On the 9th of December, the Police Academy hosted an innovation day for police personnel to find out about current and future technological innovations that are of interest to law enforcement. Among these were computer vision applications for surveillance, eagle-drone interaction and R3D3. Kasper van Zon of VicarVision, Pascale van de Ven from the department of Robotics and Mechatronics, and Jeroen Linssen from the department of Human Media Interaction of the University of Twente gave a demo of the first fully integrated prototype of R3D3.
This prototype consisted of a life-size robot, which features the head of EyePi, previously developed at RAM (a different research group within the University of Twente), a Kinect for computer vision, and a virtual human. Regrettably, we didn’t get around to attaching a tablet in between the big robot’s hands, as intended. Still, the prototype was able to perform several key functions:
• Detect people and their characteristics, using computer vision
• Pick up and transform people’s speech to text using automated speech recognition (ASR)
• Control the behavior of the robot: head movements, emoting, arm movement
• Control the behavior of the virtual human: speaking, emoting
• Match questions of people to relevant answers
We wrote a small database consisting of question-answer pairs about the R3D3 project and the technologies involved.
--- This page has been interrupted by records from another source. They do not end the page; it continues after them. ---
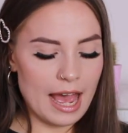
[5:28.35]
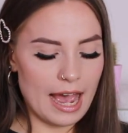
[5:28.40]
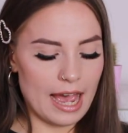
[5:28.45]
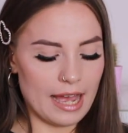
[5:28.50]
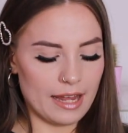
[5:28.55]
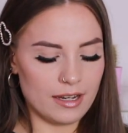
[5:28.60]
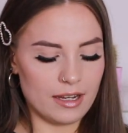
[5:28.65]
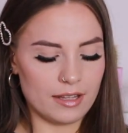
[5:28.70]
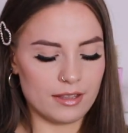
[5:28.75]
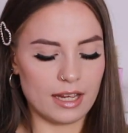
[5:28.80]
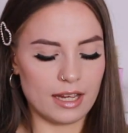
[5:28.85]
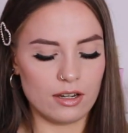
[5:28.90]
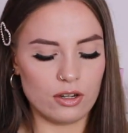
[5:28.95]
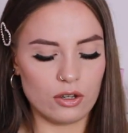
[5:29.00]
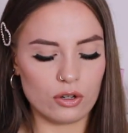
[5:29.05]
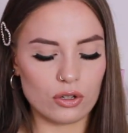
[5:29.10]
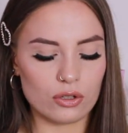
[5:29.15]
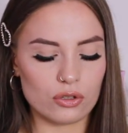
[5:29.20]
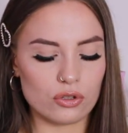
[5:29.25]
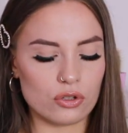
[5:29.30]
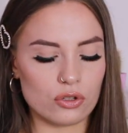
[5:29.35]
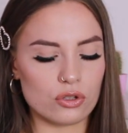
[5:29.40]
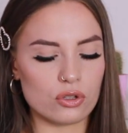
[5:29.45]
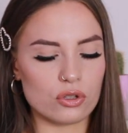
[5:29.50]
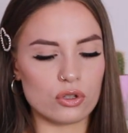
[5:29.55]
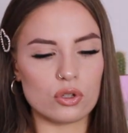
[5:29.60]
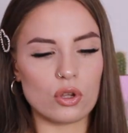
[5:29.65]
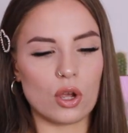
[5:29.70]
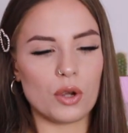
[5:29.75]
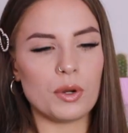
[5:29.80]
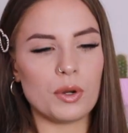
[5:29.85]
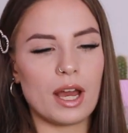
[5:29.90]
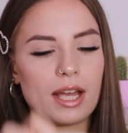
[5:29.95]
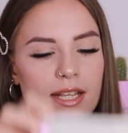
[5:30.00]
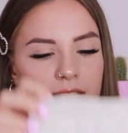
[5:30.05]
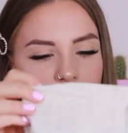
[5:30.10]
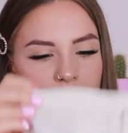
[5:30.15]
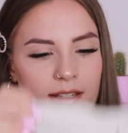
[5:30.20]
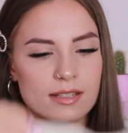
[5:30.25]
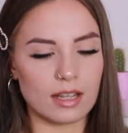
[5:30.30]
and they look so
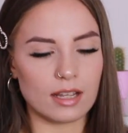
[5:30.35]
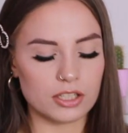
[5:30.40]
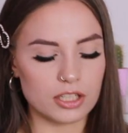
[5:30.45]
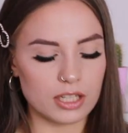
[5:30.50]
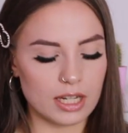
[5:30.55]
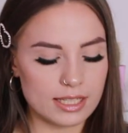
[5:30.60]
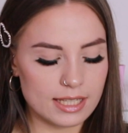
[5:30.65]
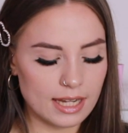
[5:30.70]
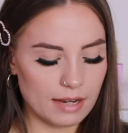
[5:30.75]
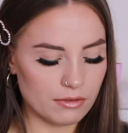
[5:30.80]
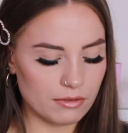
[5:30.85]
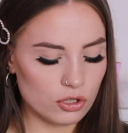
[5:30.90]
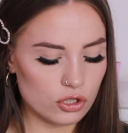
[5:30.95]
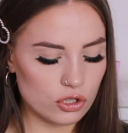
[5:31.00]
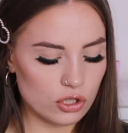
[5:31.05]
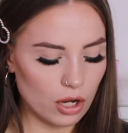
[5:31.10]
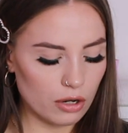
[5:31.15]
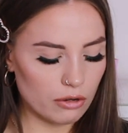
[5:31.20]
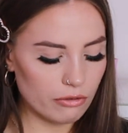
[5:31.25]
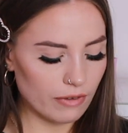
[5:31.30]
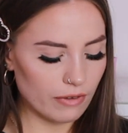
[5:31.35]
nice. They're such a nice length, so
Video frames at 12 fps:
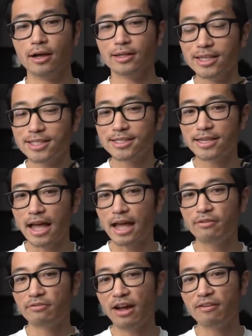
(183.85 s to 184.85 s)
Listed
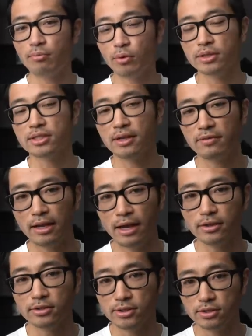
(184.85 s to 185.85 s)
at 5.7
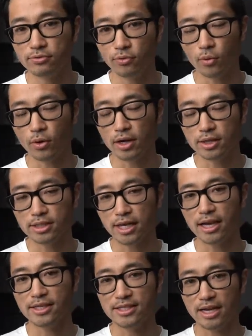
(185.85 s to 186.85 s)
ounces for a
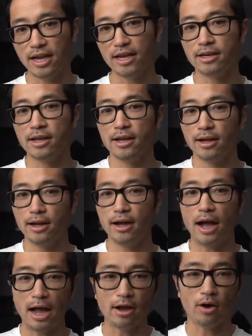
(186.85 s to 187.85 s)
size 9.
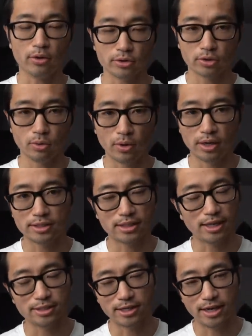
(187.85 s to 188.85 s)
I also wear a size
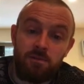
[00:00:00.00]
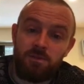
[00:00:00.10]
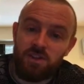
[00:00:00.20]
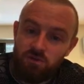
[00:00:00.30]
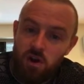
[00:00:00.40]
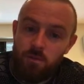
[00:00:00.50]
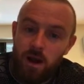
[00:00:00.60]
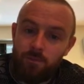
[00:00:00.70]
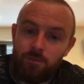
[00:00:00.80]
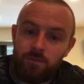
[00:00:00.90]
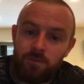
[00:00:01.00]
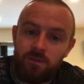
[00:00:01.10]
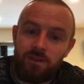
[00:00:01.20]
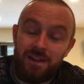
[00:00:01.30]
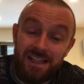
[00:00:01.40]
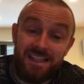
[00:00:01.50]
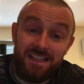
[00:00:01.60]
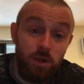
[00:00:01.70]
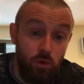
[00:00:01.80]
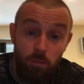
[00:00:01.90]
The stroma, that
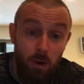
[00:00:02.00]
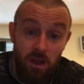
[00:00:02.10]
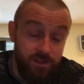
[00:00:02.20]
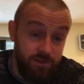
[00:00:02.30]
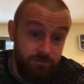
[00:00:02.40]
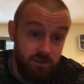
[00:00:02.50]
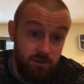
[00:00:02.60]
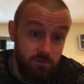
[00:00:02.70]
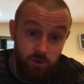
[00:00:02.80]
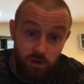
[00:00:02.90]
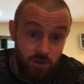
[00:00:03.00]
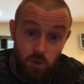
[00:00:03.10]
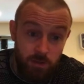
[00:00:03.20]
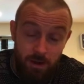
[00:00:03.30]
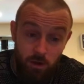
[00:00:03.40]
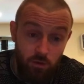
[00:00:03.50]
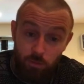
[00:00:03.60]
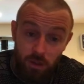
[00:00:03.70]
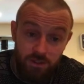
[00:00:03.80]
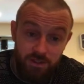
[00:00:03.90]
is chloroplast. So we're not talking about
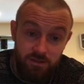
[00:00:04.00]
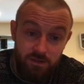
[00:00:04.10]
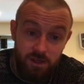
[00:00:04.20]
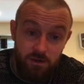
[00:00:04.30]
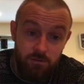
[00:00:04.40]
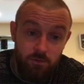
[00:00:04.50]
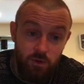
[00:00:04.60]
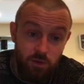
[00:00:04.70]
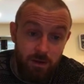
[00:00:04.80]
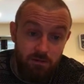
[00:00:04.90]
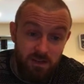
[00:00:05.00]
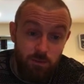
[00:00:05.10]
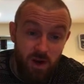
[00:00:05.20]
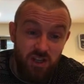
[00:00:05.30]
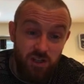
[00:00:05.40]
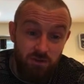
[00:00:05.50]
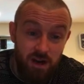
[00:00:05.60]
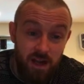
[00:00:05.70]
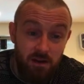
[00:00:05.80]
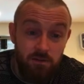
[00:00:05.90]
chloroplast, though we're talking about respiration
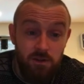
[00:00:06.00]
right now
In this demo, people could interact with R3D3 by talking to it in Dutch, which would be recognized as one of the questions in its database. Then, the virtual human responded with a matching answer; or, if a question was not recognized, she replied by asking the person to rephrase that question.
Overall, reactions were positive: visitors were intrigued by all the work that went into creating this combination of technologies. They inspected how the robot head moved, what VicarVision’s computer vision told them about their appearance, and how the virtual human responded and tried to understand what they said. This was a challenge at times, especially with the crowded environment in which multiple demos were showcased. Still, the virtual human was able to give a correct response with the first attempt half of the time.
The dialogues we wrote were still very limited in nature, leading to short interactions. This is something we will address in the coming quarter, expanding the dialogue model and diversifying the possible interactions. Furthermore, we will integrate the computer vision in the dialogue model to a larger extent and perform another iteration of the robot/virtual human duo design.